The healing process.

Healing asks us to start noticing when our feelings feel out of proportion to what's happening in the present. When it's our big feelings, it's about creating a nurturing space to be with and process them. Often, these emotions have little to do with our date — they're old trauma stories surfacing, asking to be healed.

If the intense feelings belong to the person we're dating, we need to approach them with compassion without becoming a human pacifier. This is where boundaries matter. We own what is ours to heal and invite them to own what is theirs. When both people commit to processing the past, healthy love becomes possible in the present.

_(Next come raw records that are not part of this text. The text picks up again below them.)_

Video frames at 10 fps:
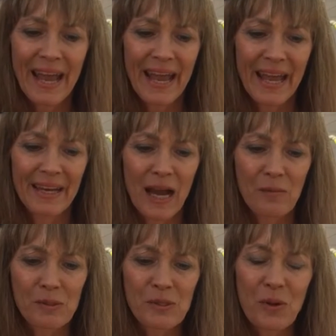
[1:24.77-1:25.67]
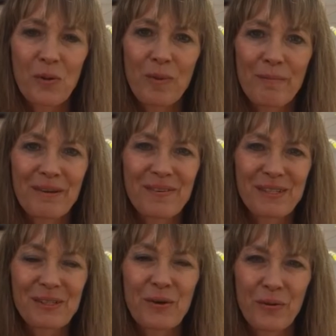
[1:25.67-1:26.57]
and I was told by my
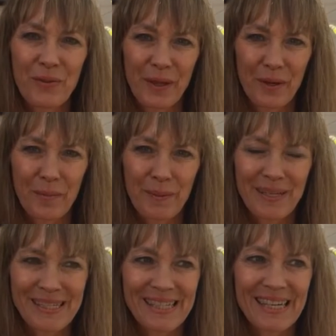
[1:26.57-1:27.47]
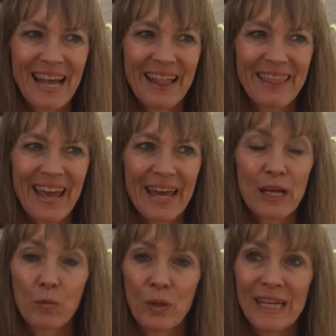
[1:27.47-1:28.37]
physical therapist
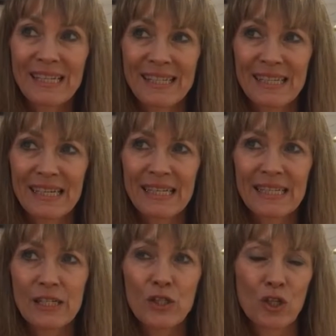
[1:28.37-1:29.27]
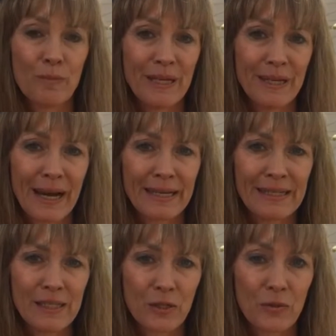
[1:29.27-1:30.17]
that at week 6 it should be
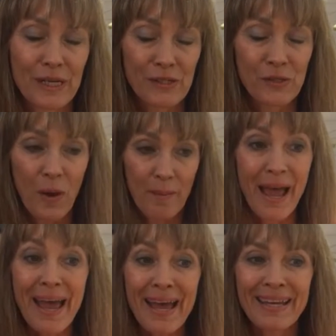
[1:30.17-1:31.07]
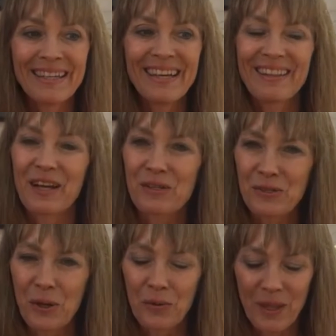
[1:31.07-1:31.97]
90 degrees. So I'm ahead there,
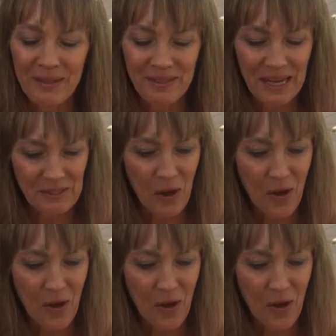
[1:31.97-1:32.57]
so that's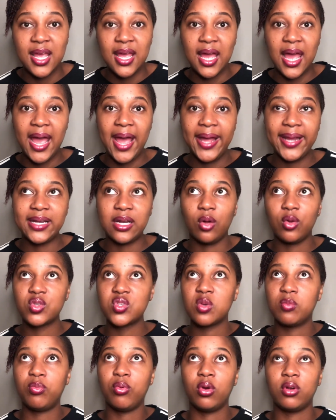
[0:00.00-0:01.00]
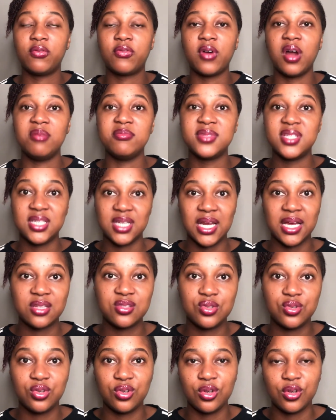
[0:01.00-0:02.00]
and I also bought from Deluxe
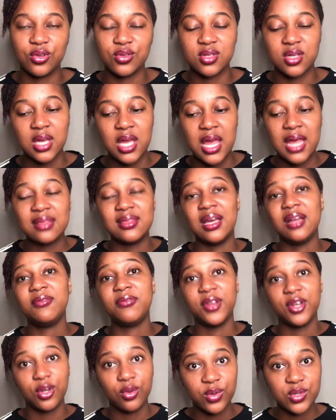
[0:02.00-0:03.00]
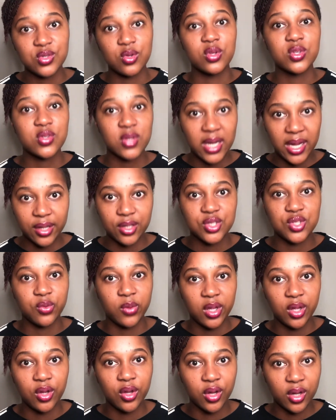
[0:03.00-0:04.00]
Studios, that video was also like
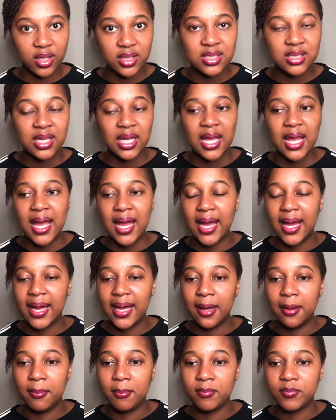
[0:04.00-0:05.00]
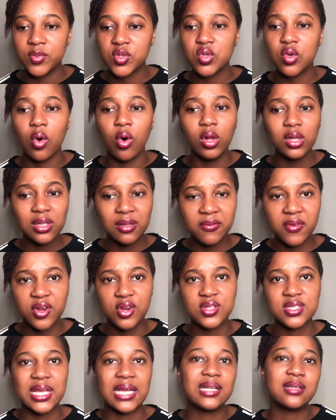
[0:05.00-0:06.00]
doing good. So all the
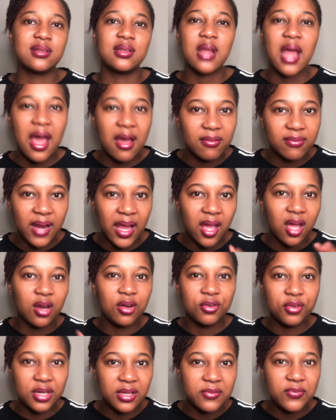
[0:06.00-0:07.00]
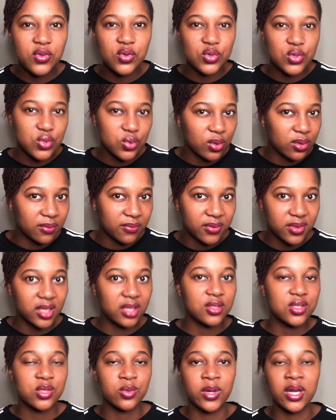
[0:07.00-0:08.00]
videos that have like a review sort of
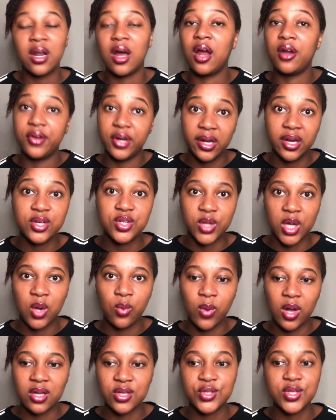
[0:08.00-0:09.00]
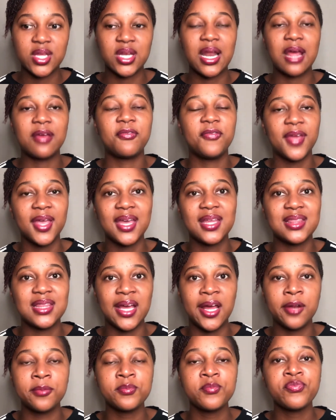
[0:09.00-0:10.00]
thing to it are really doing well. So then I figured
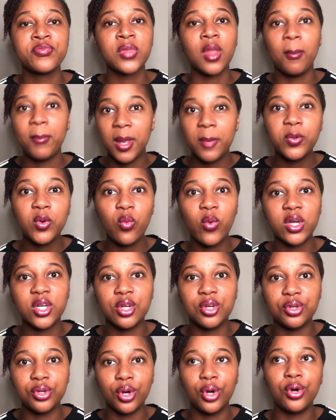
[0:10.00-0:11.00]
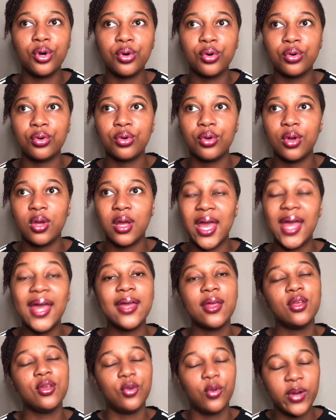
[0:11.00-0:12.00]
that people want to know
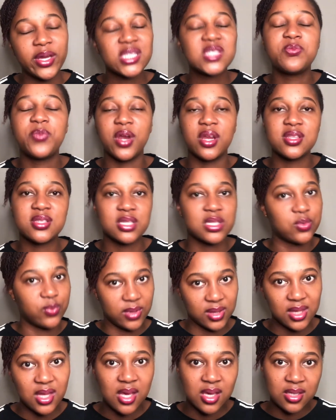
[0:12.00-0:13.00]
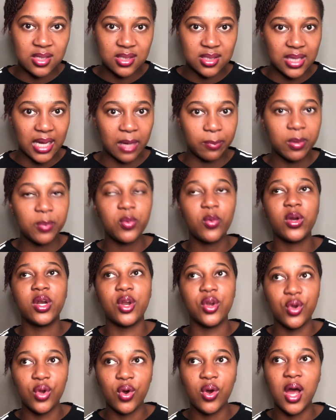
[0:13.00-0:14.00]
your experiences with things, like people want to
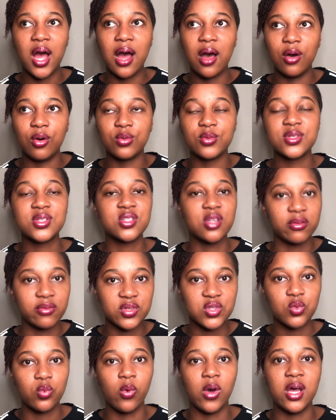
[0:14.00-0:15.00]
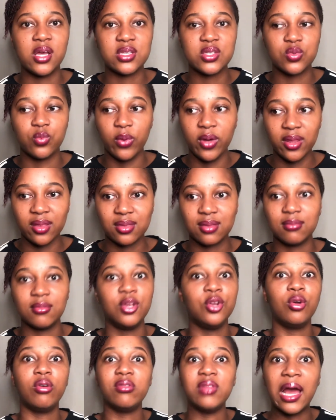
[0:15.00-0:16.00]
know how service was with,
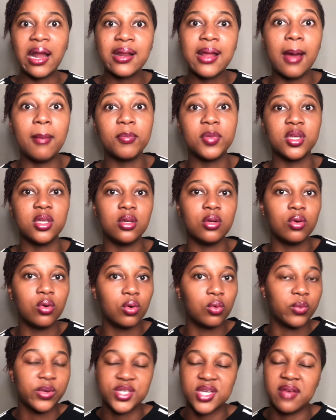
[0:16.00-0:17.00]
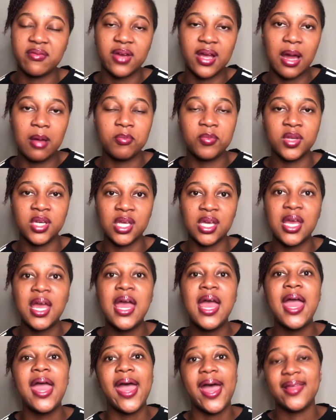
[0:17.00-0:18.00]
you know, that company or whichever company,
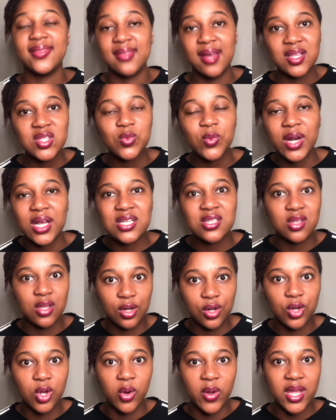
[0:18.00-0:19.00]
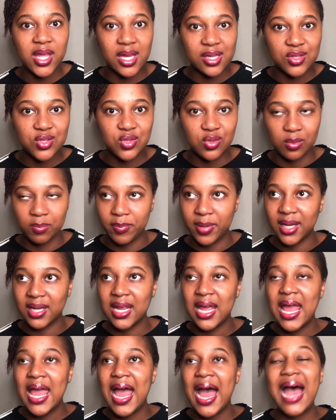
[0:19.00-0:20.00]
and that's what I started going into.
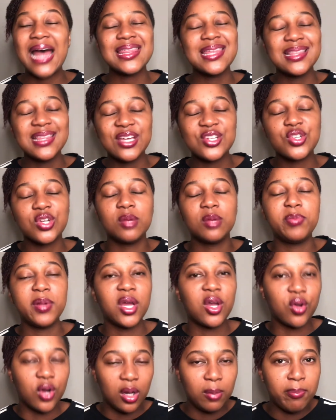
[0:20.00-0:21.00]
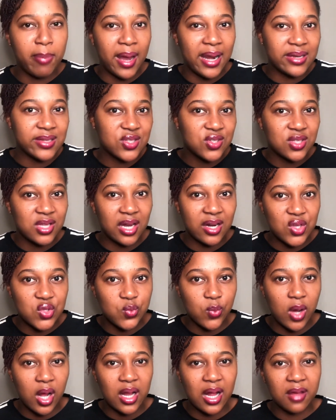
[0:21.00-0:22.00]
But I think there should be a good balance to that as
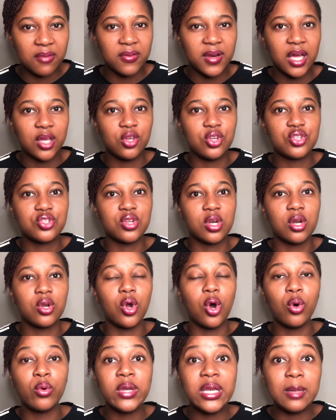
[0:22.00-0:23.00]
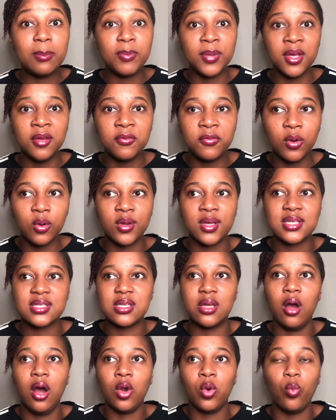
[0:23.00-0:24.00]
well. I feel like you shouldn't only be
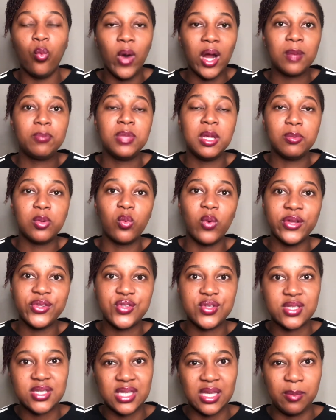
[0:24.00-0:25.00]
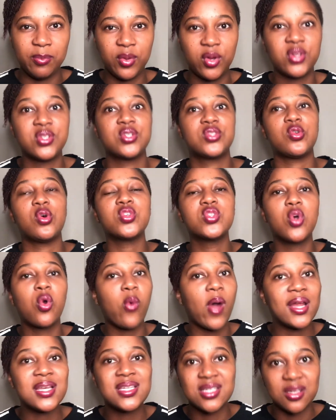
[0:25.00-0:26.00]
focusing on what people want to see, because it's also
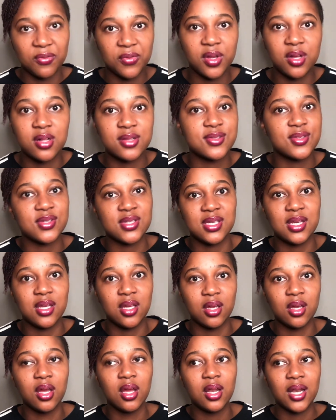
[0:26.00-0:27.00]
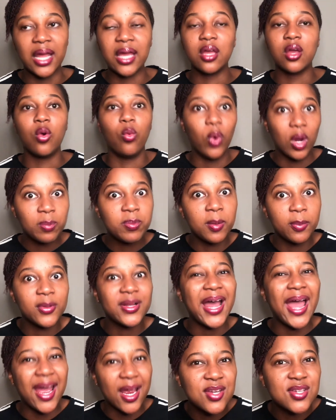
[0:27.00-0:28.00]
quite difficult to see like what people
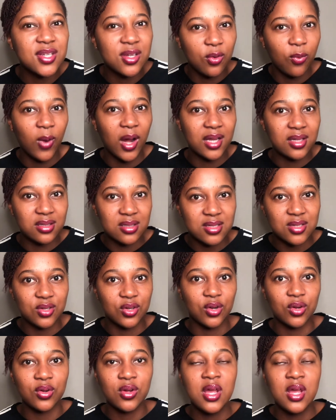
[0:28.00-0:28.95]
actually want, you know.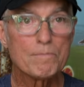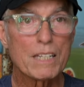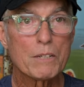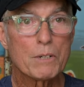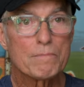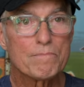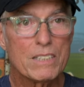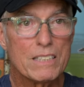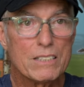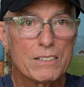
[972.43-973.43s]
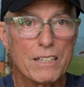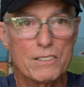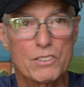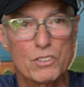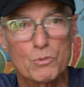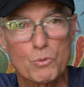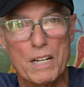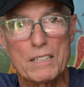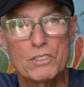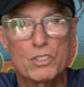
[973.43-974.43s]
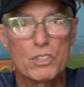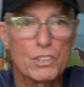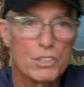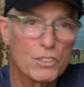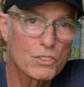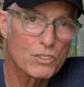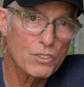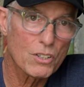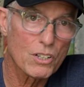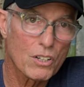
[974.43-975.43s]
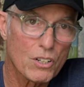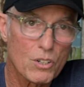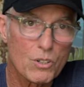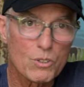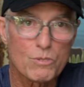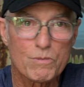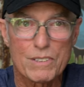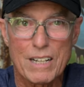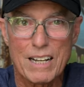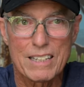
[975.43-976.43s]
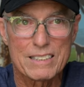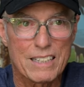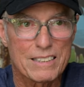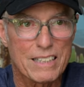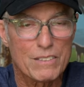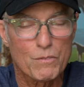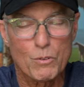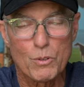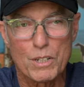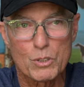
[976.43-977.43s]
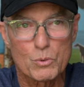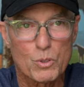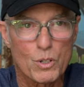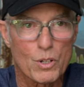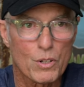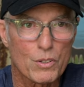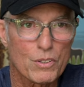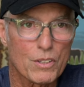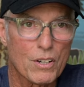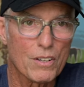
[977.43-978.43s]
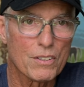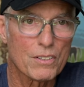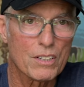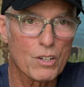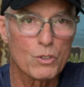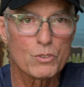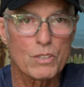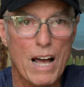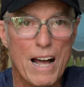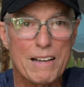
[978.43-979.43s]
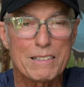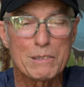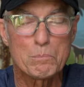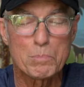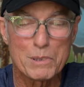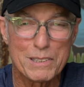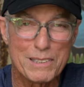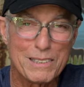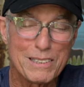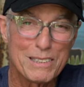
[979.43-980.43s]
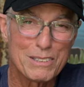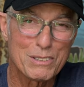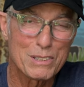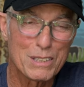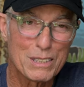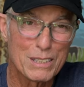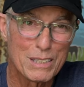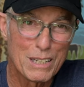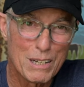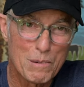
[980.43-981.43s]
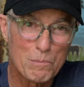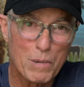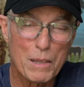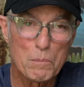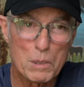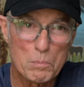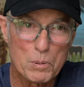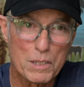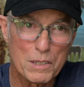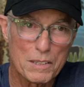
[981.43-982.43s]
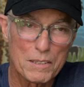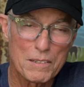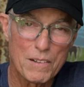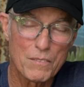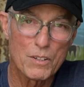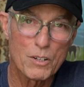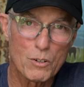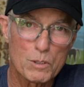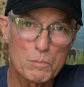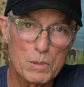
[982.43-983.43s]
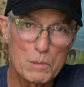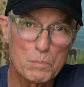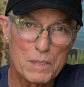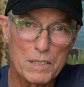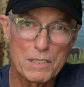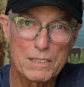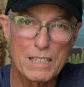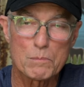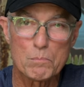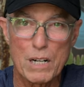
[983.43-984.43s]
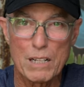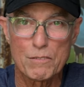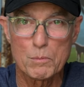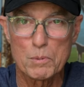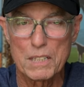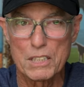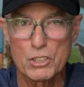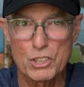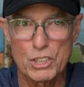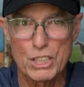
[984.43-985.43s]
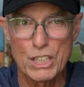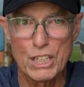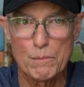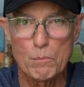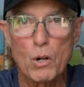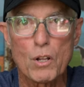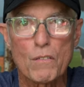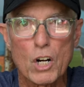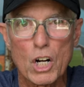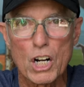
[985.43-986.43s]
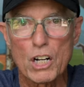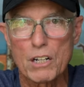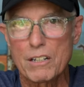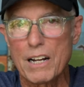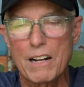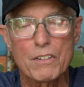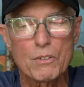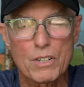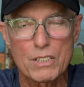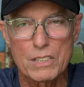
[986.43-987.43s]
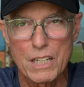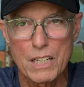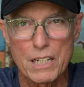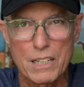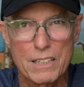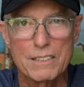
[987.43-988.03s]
Anyway, East Texas ranks good to slow. I take that for what it's worth. On the coast, I am completely intrigued by the BP. If you don't know what the BP is, that's Bolivar Peninsula, Bolivar, or however you want to say it.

Another surefire sign of trauma dating is demanding certain behaviours to feel safe. After I left my marriage, I felt wildly unsafe. I got married young and we were together for nearly two decades, so all of a sudden, I found myself all alone in my mid-thirties with two kids failing about in the wicked sea of life without an anchor or life jacket.

Instead of taking time to heal, I flung myself full force into a new relationship. Unconsciously, I made it that man's mission to make me feel safe. And of course, he never did.

I see the same pattern with many clients who are in early stages of dating after trauma. There are demands for a certain communication cadence, or huge amounts of validation, or constant physical contact.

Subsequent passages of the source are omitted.